Dataset records:
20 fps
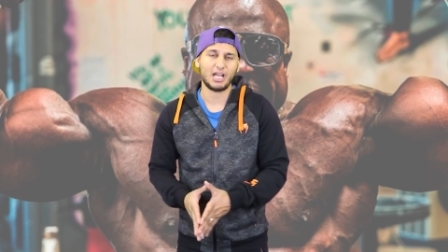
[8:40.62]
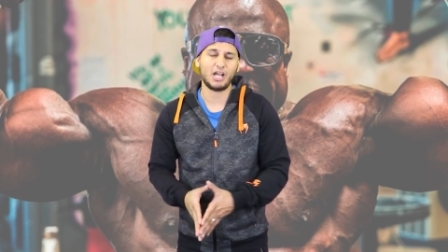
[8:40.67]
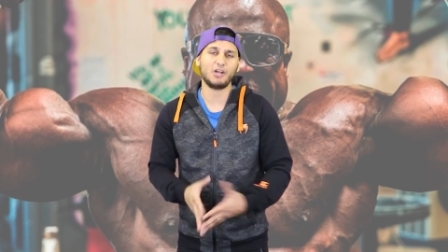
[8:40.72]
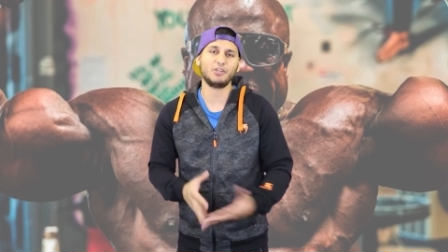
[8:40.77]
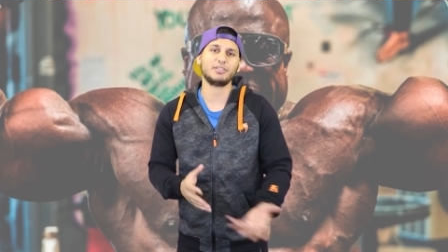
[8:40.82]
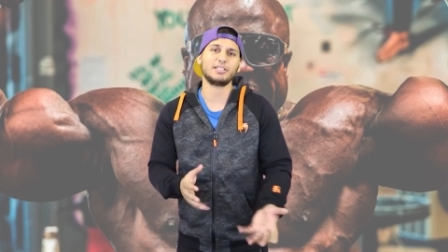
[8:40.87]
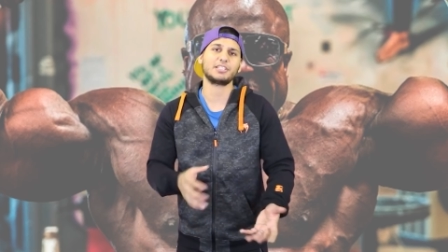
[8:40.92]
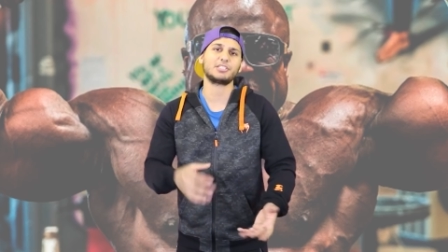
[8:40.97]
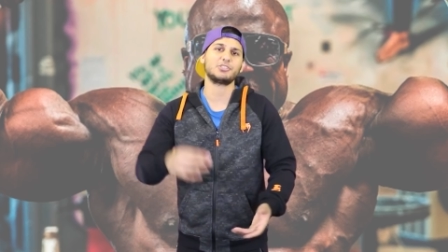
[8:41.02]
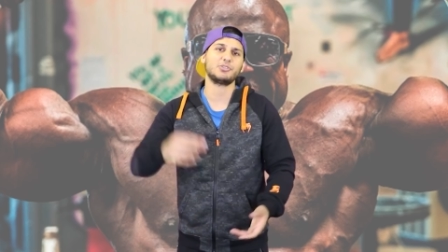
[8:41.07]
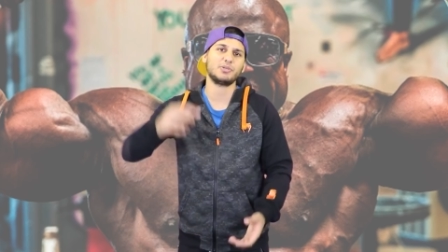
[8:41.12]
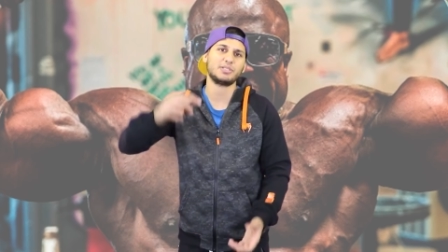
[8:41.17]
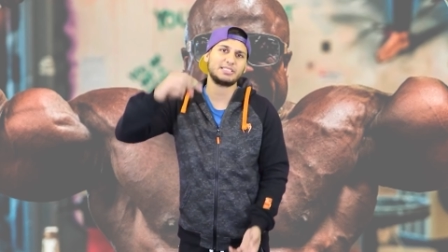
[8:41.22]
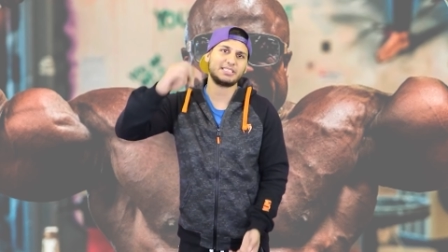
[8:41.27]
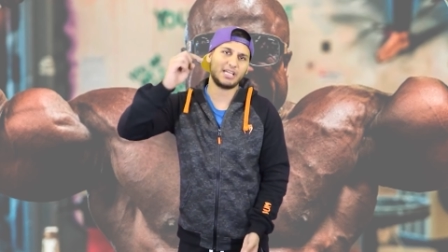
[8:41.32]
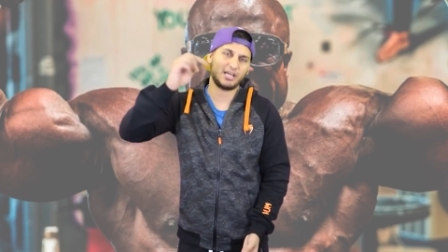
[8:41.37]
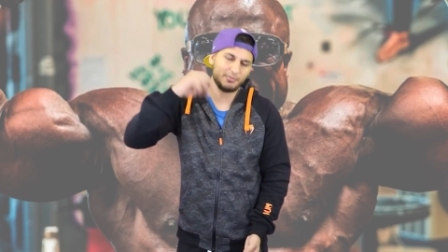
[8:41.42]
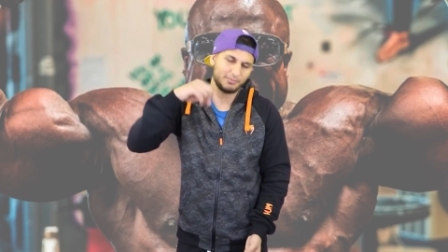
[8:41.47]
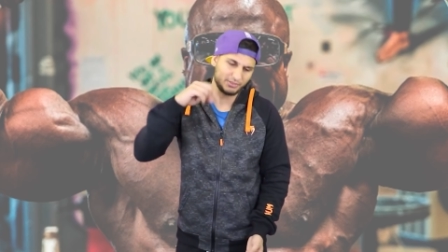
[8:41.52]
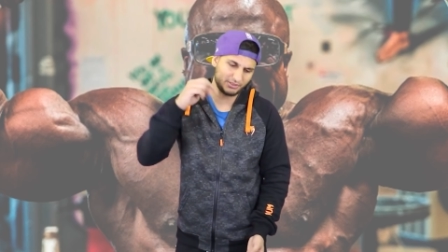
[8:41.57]
I'll link to it
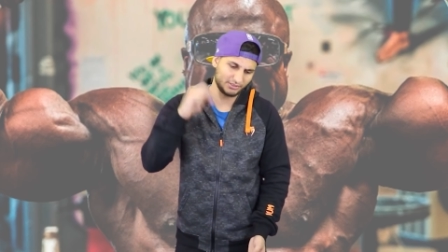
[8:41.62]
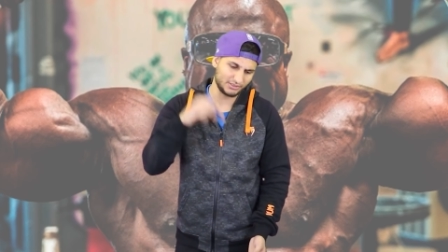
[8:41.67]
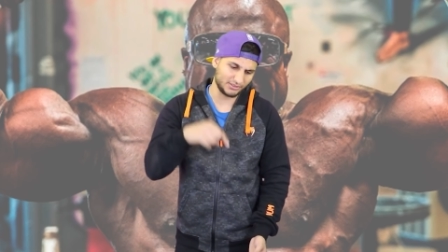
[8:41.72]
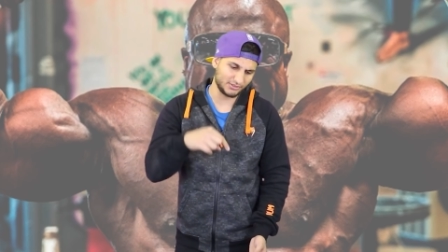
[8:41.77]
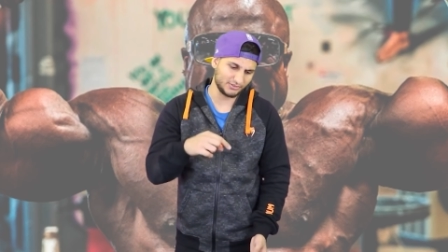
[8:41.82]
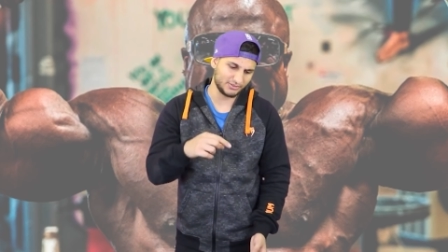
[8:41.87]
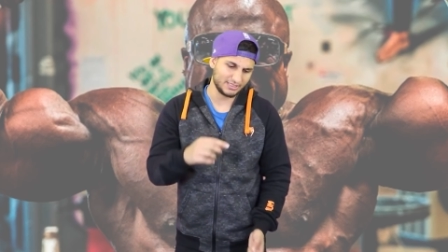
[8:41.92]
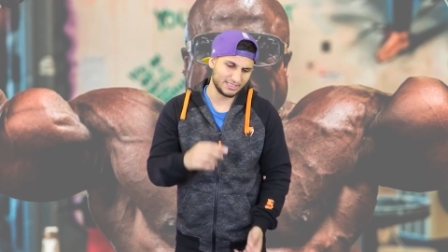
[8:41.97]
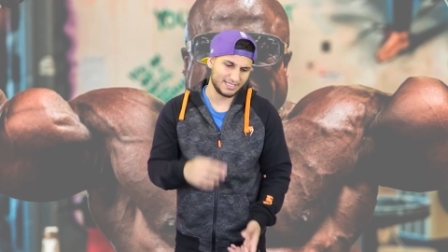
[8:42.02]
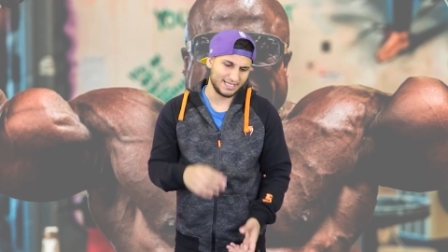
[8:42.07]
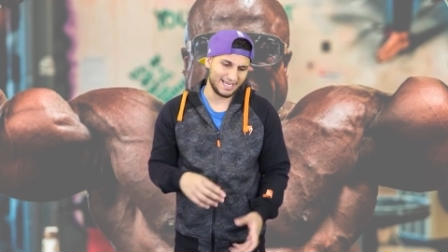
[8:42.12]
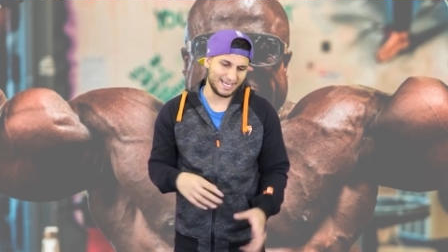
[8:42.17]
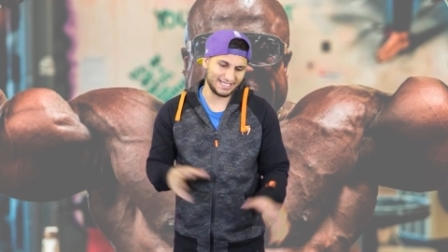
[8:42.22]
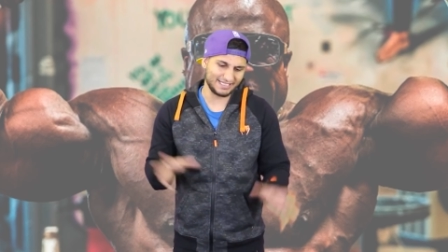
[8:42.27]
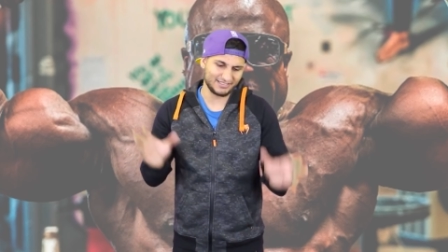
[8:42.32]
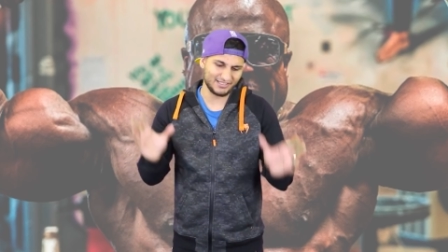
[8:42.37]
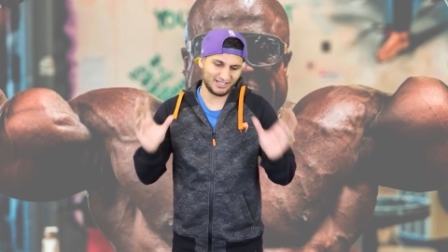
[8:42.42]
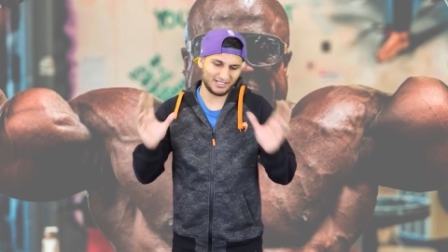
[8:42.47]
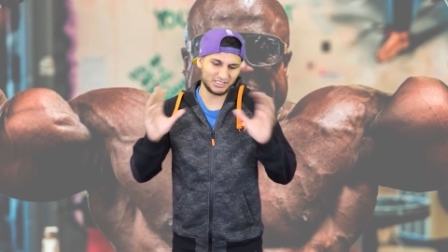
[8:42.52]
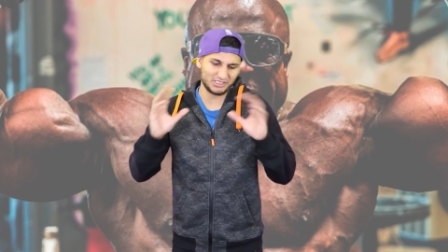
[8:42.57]
down below. And uh,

**Work task**:
Print the records above verbatim, minus any pictures.

**Answer for this exercise**:
20 fps
[8:40.62]
[8:40.67]
[8:40.72]
[8:40.77]
[8:40.82]
[8:40.87]
[8:40.92]
[8:40.97]
[8:41.02]
[8:41.07]
[8:41.12]
[8:41.17]
[8:41.22]
[8:41.27]
[8:41.32]
[8:41.37]
[8:41.42]
[8:41.47]
[8:41.52]
[8:41.57]
I'll link to it
[8:41.62]
[8:41.67]
[8:41.72]
[8:41.77]
[8:41.82]
[8:41.87]
[8:41.92]
[8:41.97]
[8:42.02]
[8:42.07]
[8:42.12]
[8:42.17]
[8:42.22]
[8:42.27]
[8:42.32]
[8:42.37]
[8:42.42]
[8:42.47]
[8:42.52]
[8:42.57]
down below. And uh,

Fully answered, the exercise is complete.